AsyncStreamSet(streams: list[AsyncStream] = [])

A collection of AsyncStream objects.

Create a collection of AsyncStream objects.

METHOD	DESCRIPTION
`aligned_windows`	Return statistical summary timeseries data aligned with the internal tree structure of the database.
`changes`	Return a mapping of intervals of time that have changed between two versions for each stream.
`count`	Get the total count of raw measurements that are present in each stream.
`earliest`	Find the earliest point (in time) that is present in the streams.
`filter`	Create a new `AsyncStreamSet` that is a subset of the streams based on metadata filtering.
`flush`	Force a flush of the buffered data to persistent storage for all streams.
`get_latest_version`	Get the latest version of each stream.
`get_version_at_time`	Get the version of each stream at time `realtime`.
`insert`	Insert new timeseries data into the streams.
`latest`	Find the latest point (in time) that is present in the streams.
`pin_versions`	Pin the versions of all streams to specific values.
`precise_windows`	Return custom-sized statistical summaries of the data.
`raw_values`	Return the raw time,value pairs of data from the streams.
`refresh_metadata`	Update all metadata for each stream in the `AsyncStreamSet`

Functions¶

aligned_windows `async` ¶

aligned_windows(
    start: int | datetime,
    end: int | datetime,
    point_width: int | _PW,
    versions: Optional[list[int]] = None,
    single_stream_schema: Optional[
        Schema
    ] = STAT_F32_SCHEMA,
) -> list[Table | None]

Return statistical summary timeseries data aligned with the internal tree structure of the database.

Query BTrDB for aggregates (or roll ups or windows) of the time series with version between time start (inclusive) and end (exclusive) in nanoseconds [start, end). Each point returned is a statistical aggregate of all the raw data within a window of width 2**pointwidth nanoseconds. These statistical aggregates currently include the mean, minimum, maximum, count, and standard deviation of the data composing the window.

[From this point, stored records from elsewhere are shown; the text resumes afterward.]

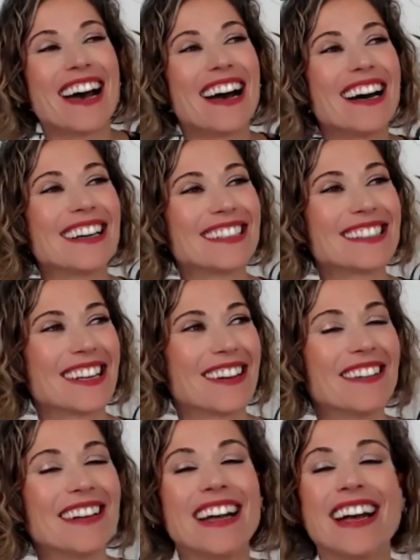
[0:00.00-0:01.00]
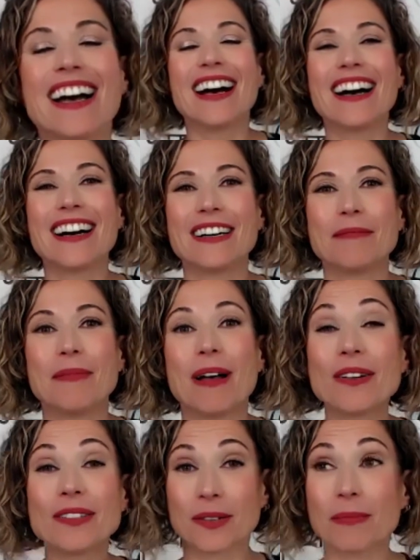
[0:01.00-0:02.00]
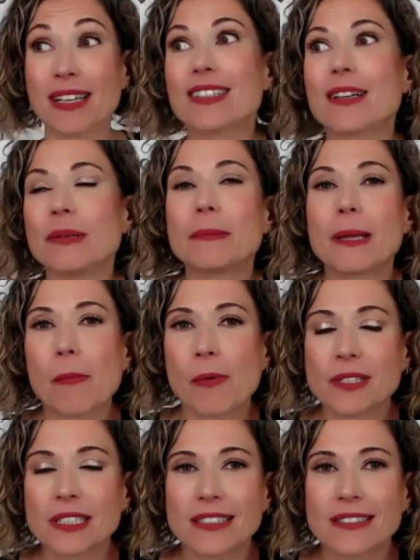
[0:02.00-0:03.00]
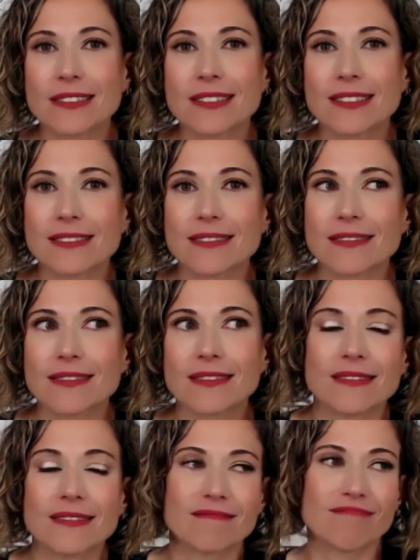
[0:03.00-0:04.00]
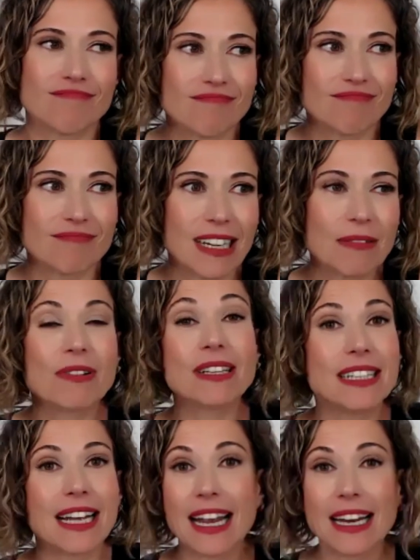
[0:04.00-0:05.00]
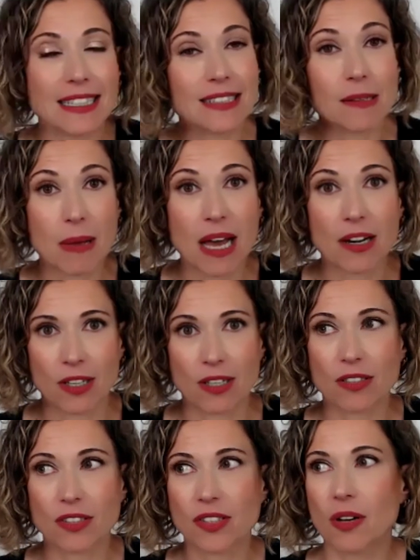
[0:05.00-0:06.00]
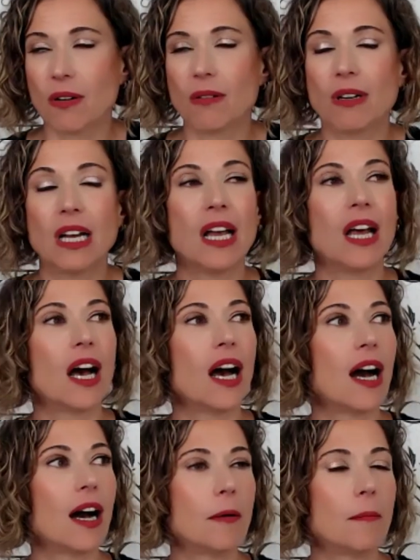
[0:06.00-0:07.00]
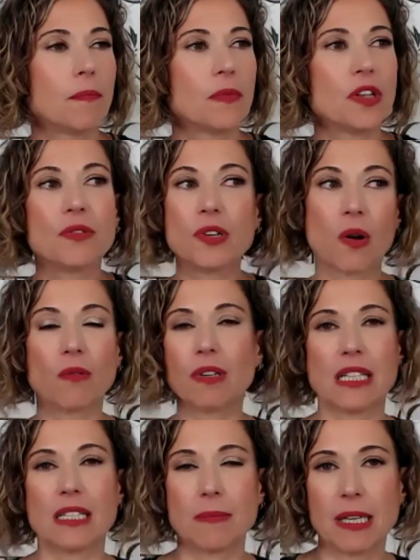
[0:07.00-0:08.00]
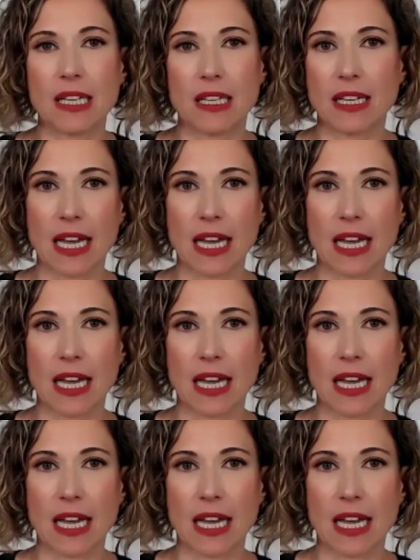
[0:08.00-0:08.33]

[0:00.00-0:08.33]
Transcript: Uh, so, um, and also because complete plant proteins, it really again it doesn't matter. So, um, you don't need to be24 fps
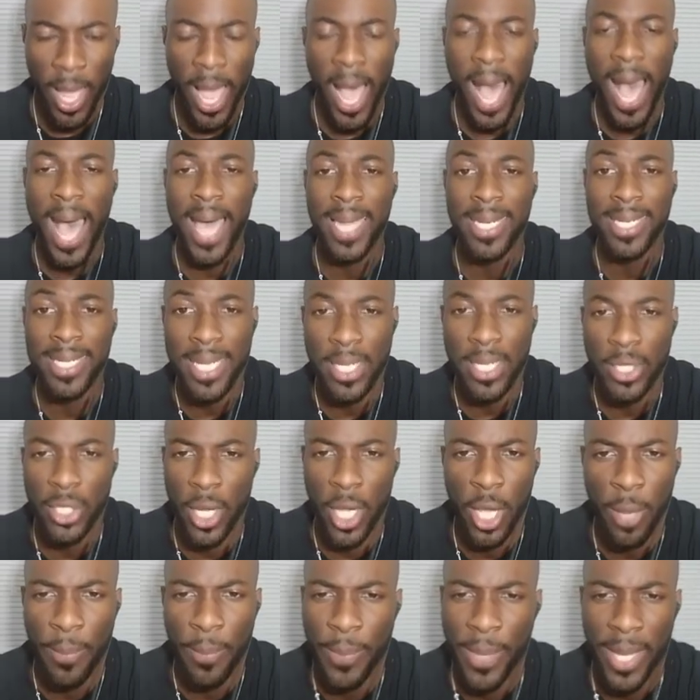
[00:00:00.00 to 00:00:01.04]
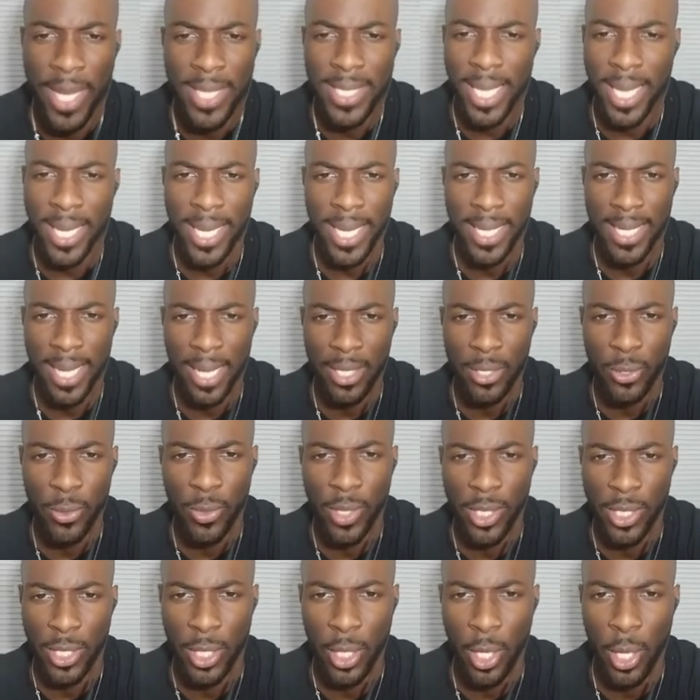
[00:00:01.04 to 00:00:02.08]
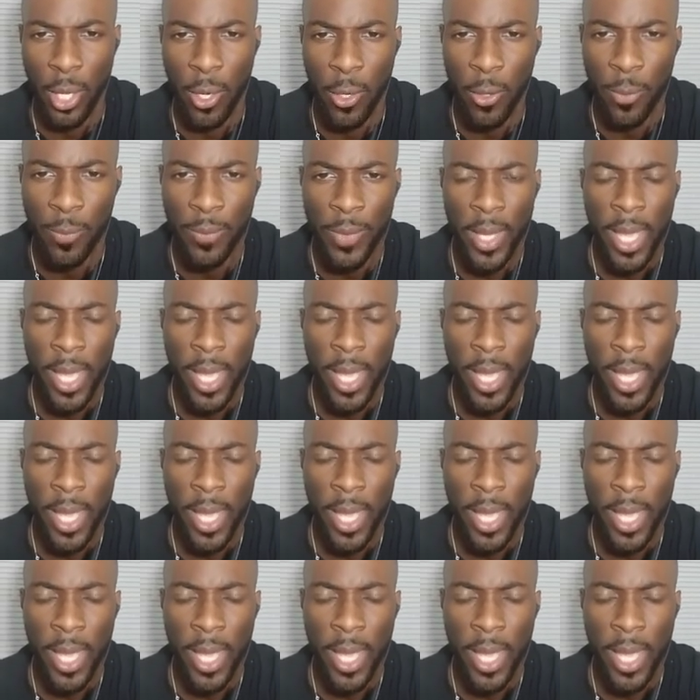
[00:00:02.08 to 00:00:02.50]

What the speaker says: I need your help because I cannot do this alone.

Understanding aligned_windows queries

start is inclusive, but end is exclusive. Results will be returned for all windows that start in the interval \([start, end)\).
If \(end < start + 2^{pointwidth}\), you will not get any results.
If start and end are not powers of two, the bottom pointwidth bits will be cleared, aligning them to the nearest multiple of \(2^{pointwidth}\). For example, if you query data between [31, 121) with pointwidth = 4, the actual query will be performed on [16, 112].
Each window will contain statistical summaries of the window.
Statistical points with count == 0 will be omitted.

PARAMETER	DESCRIPTION
`start` ¶	Start time to get data (inclusive) TYPE: `int \| datetime`
`end` ¶	End time for the data query (exclusive) TYPE: `int \| datetime`
`point_width` ¶	What size statistical windows to return, aligned to a size of the internal tree. Value will be interpreted as \(2^{point\_width}\). TYPE: `int \| _PW`
`versions` ¶	What version of the stream to query against, using the default of `None` will use version 0. TYPE: `Optional[list[int]]` DEFAULT: `None`
`single_stream_schema` ¶	What `pyarrow.Schema` should the time,statistical summary timeseries be returned as, default will be the server default. TYPE: `Optional[Schema]` DEFAULT: `STAT_F32_SCHEMA`

RETURNS	DESCRIPTION
`list[Table \| None]`	Statistical summary timeseries of the streams between \([start, end)\)

changes `async` ¶

changes(
    from_version_map: dict[UUID | str, int],
    to_version_map: dict[UUID | str, int],
    resolution: int = 0,
) -> dict[UUID, list[dict[str, int]]]

Return a mapping of intervals of time that have changed between two versions for each stream.

Advanced user feature

This method can have unexpected return values if you are not familiar with the underlying timeseries database that is part of the PredictiveGrid platform.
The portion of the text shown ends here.